When she got to Holsworthy, she opened the cupboard in which she kept her brooms, her mops, and also her wines. She chose a bottle at random and carried it to the kitchen. Red, she discovered. Shiraz. Something from South Africa called Old Goats Roam in Villages. That sounded interesting. She couldn’t recall when or where she’d bought it, but she was fairly certain she’d made the purchase solely because of the name and the label.

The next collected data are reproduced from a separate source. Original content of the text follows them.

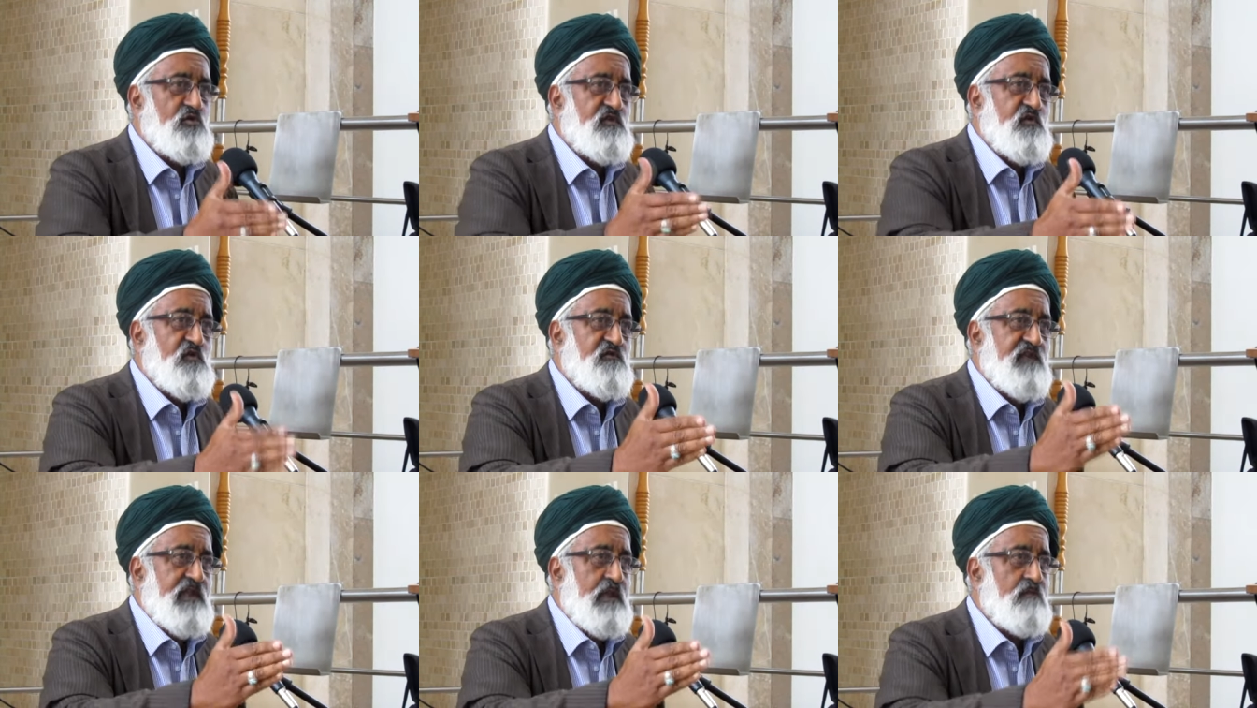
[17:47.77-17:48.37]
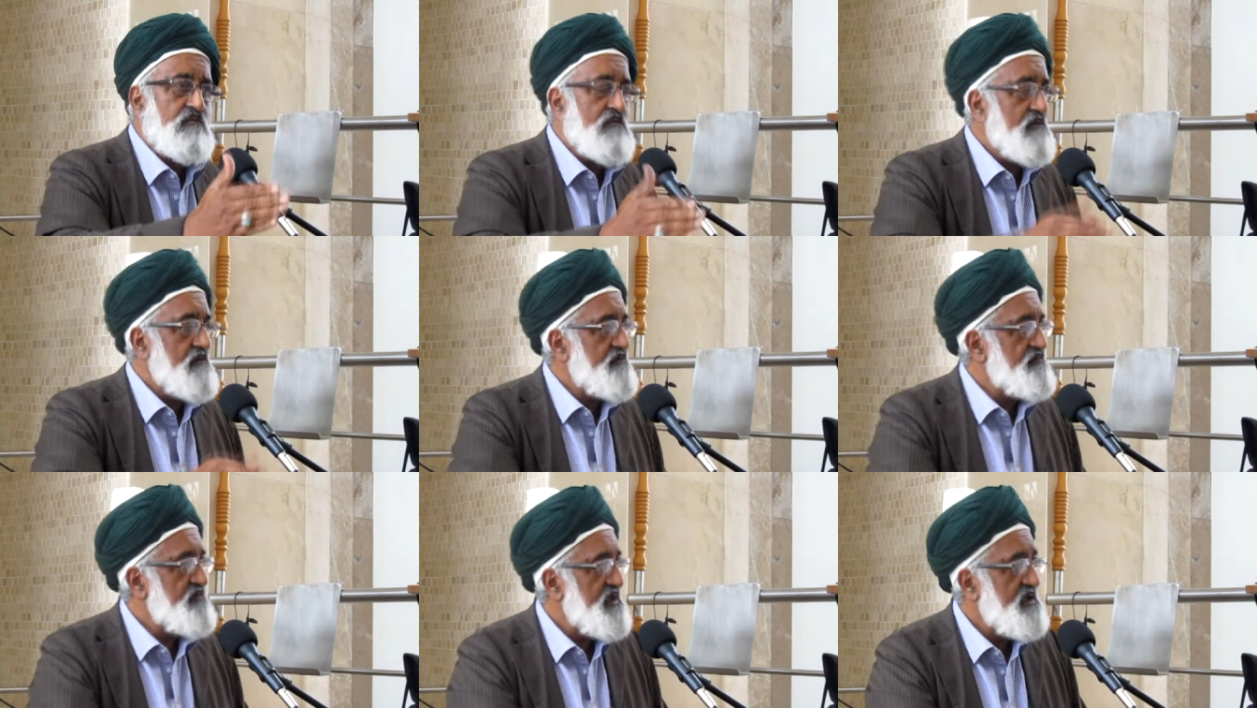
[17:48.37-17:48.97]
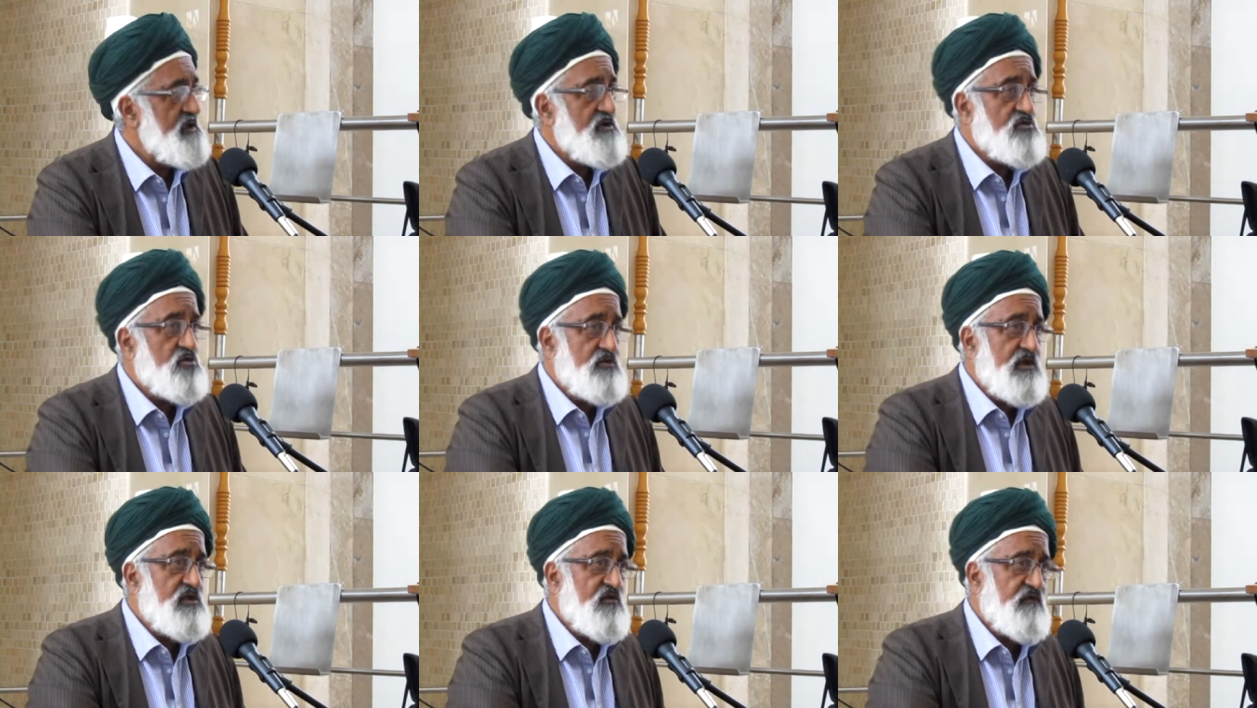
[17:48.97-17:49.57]
Sufi.
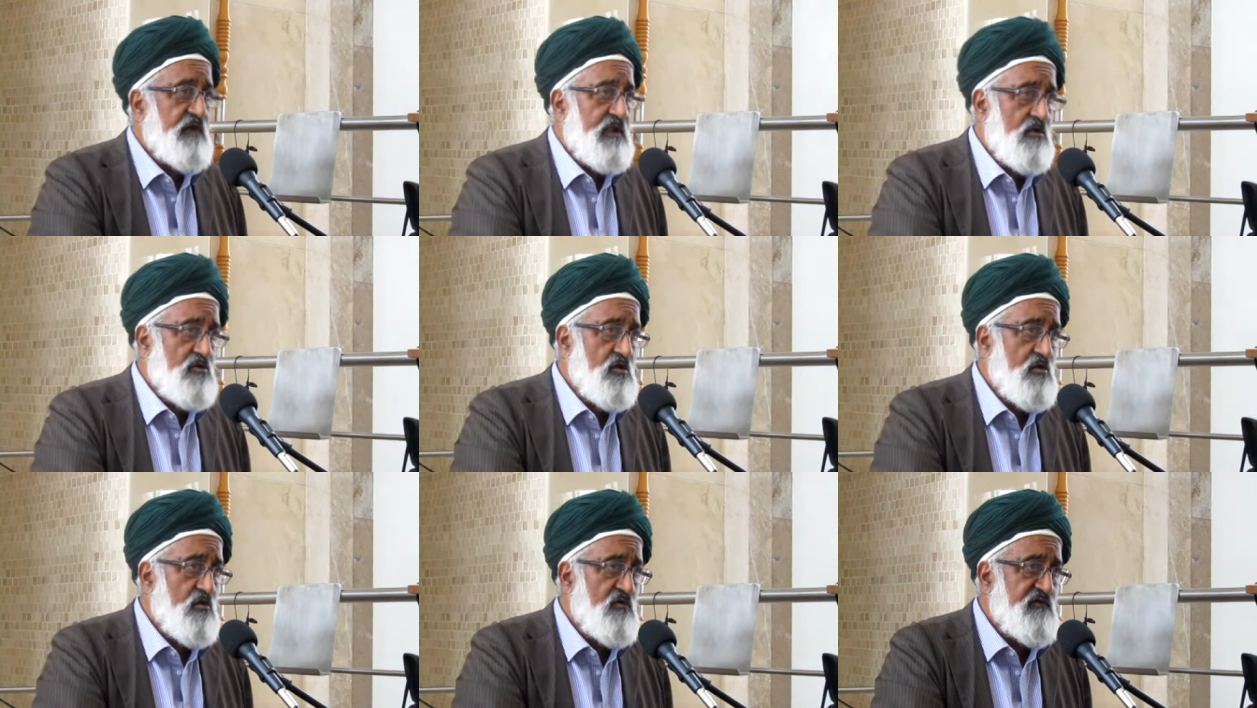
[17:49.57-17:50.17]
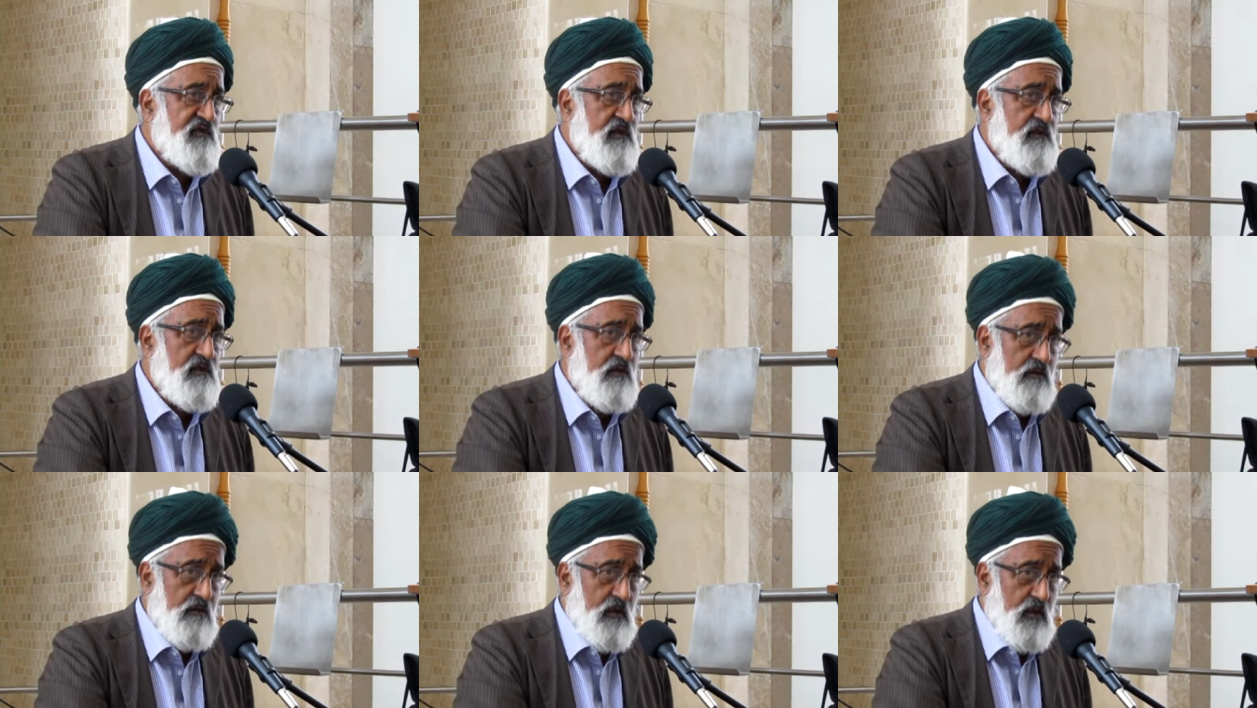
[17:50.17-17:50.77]
Today you find a lot of goofies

She opened it, poured herself a brimming mug, and she sat at the table where her position forced her to contemplate her calendar. This proved to be as depressing as thinking about the last six days, once she considered her most recent Internet date, which had occurred nearly four weeks previously. An architect. He’d looked good on the screen and he’d sounded good on the phone. A bit of chit and a bit of chat and nervous laughter and all that rubbish but that was to be expected, right? After all, this wasn’t the normal way men and women met, whatever went for normal these days, because she didn’t know any longer. A cup of coffee, perhaps? they’d asked each other. A drink somewhere? Certainly, fine. He’d showed up with photos of his holiday home, more photos of his holiday boat, extra photos of his holiday on skis, and additional photos of his car, which may or may not have been a vintage Mercedes, because by the time they’d got to it, Bea hadn’t cared. Me, me, me, his conversation had declared. All me, baby, and all the time. She’d wanted either to weep or to sleep. By the end of the evening, she’d had two martinis and she shouldn’t have driven herself anywhere, but the desire to flee had overcome her sense, so she’d puttered carefully along the road and prayed she’d not get stopped. He’d said to her with an affable smile, “Hell. Talked only about myself, didn’t I? Well, next time…,” and she’d thought, Won’t be a next time, darling. Which was what she’d thought of all of them.

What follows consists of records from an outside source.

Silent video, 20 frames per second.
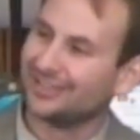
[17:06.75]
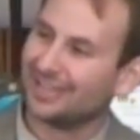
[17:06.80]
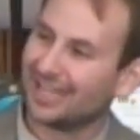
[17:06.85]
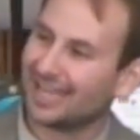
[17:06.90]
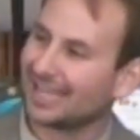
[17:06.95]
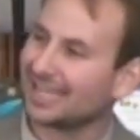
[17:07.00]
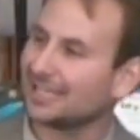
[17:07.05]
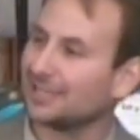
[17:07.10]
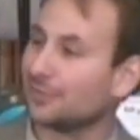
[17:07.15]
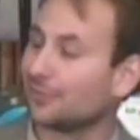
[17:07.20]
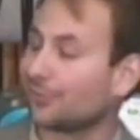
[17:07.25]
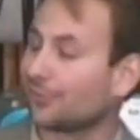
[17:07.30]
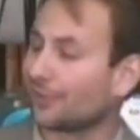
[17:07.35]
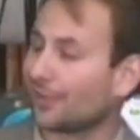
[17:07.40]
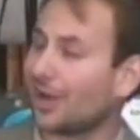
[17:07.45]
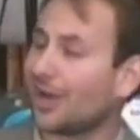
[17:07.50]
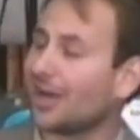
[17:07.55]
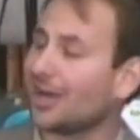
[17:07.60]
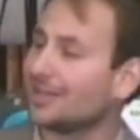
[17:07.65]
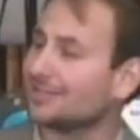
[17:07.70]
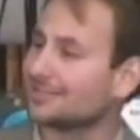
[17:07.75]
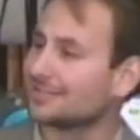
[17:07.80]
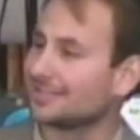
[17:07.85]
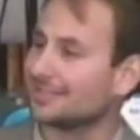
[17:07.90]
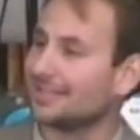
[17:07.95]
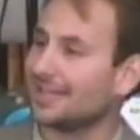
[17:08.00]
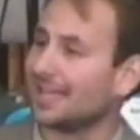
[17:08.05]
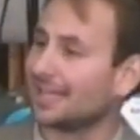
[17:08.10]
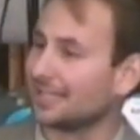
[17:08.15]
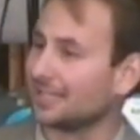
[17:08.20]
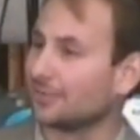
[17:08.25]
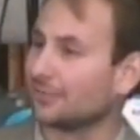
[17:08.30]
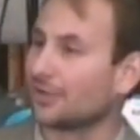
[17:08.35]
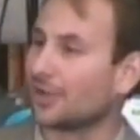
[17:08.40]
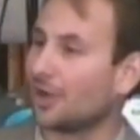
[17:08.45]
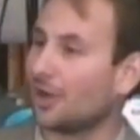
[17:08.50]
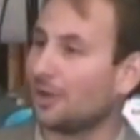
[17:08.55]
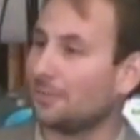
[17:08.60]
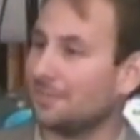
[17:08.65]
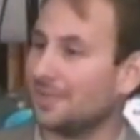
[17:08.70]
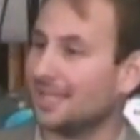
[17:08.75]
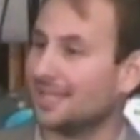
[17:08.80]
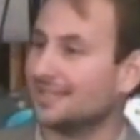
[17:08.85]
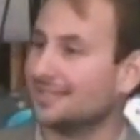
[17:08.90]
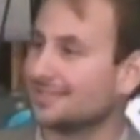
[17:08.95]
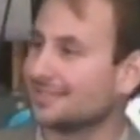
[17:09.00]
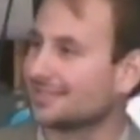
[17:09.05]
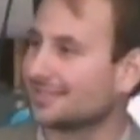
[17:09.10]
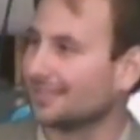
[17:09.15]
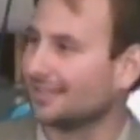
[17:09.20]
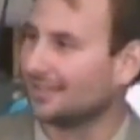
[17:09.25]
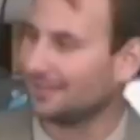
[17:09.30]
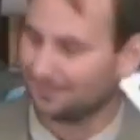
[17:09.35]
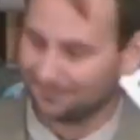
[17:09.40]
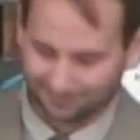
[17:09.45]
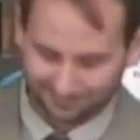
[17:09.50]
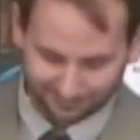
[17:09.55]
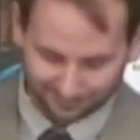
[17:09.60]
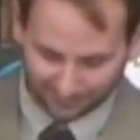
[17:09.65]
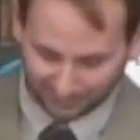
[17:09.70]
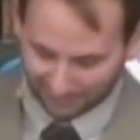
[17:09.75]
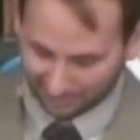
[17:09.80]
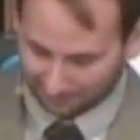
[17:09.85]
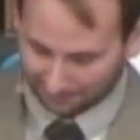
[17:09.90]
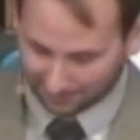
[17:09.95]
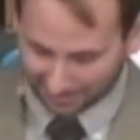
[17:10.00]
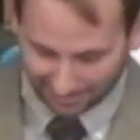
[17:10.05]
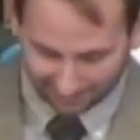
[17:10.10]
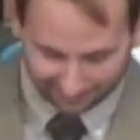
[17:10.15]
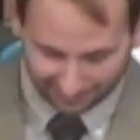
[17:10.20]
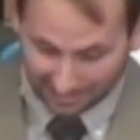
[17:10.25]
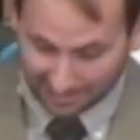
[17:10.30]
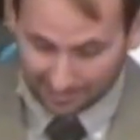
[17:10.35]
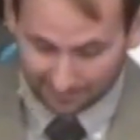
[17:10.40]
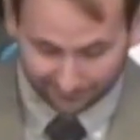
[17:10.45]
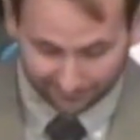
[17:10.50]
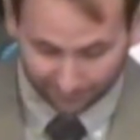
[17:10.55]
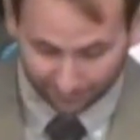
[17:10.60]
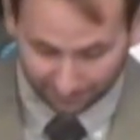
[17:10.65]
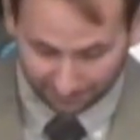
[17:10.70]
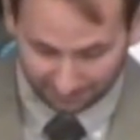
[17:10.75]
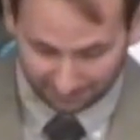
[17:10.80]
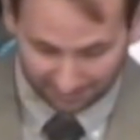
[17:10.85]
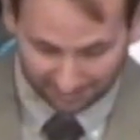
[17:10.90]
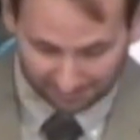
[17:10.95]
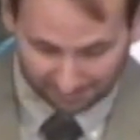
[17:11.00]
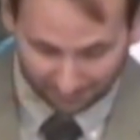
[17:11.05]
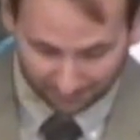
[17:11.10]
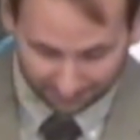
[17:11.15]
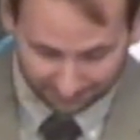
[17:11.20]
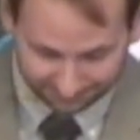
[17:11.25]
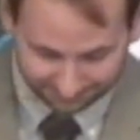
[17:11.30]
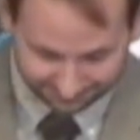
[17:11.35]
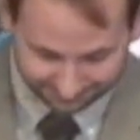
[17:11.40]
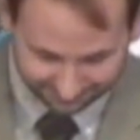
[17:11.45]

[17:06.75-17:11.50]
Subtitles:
negative thoughts and negative comments bring about laughter in people.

God, how wretched. This couldn’t be how life was meant to be lived. And now…she couldn’t even dredge up his name, just the moniker she’d given him, Boat Wanker, which distinguished him from all the other wankers. Was there a way, she wondered, to find a man in her age group without baggage, or a man who might be a person first and a profession leading up to the acquisition of countless possessions second? She was beginning to think not, unless that man was one of a score of divorcés she’d also met, blokes with nothing to their names but a heap of a car, a bed-sit, and a mountain of credit card bills. Yet there had to be something in between those two extremes of male availability. Or was this how one’s remaining years were intended to go when an unmarried woman reached what had once been coyly referred to as “a certain age”?
Bea downed her wine. She ought to eat, she thought. She wasn’t sure if there was anything in the fridge, but certainly she could rustle up a tin of soup. Or perhaps a few of those beef sticks Pete liked for snacks? An apple? Perhaps. A jar of peanut butter? Well, certainly there was Marmite to spread on mouldy bread. This was England, after all.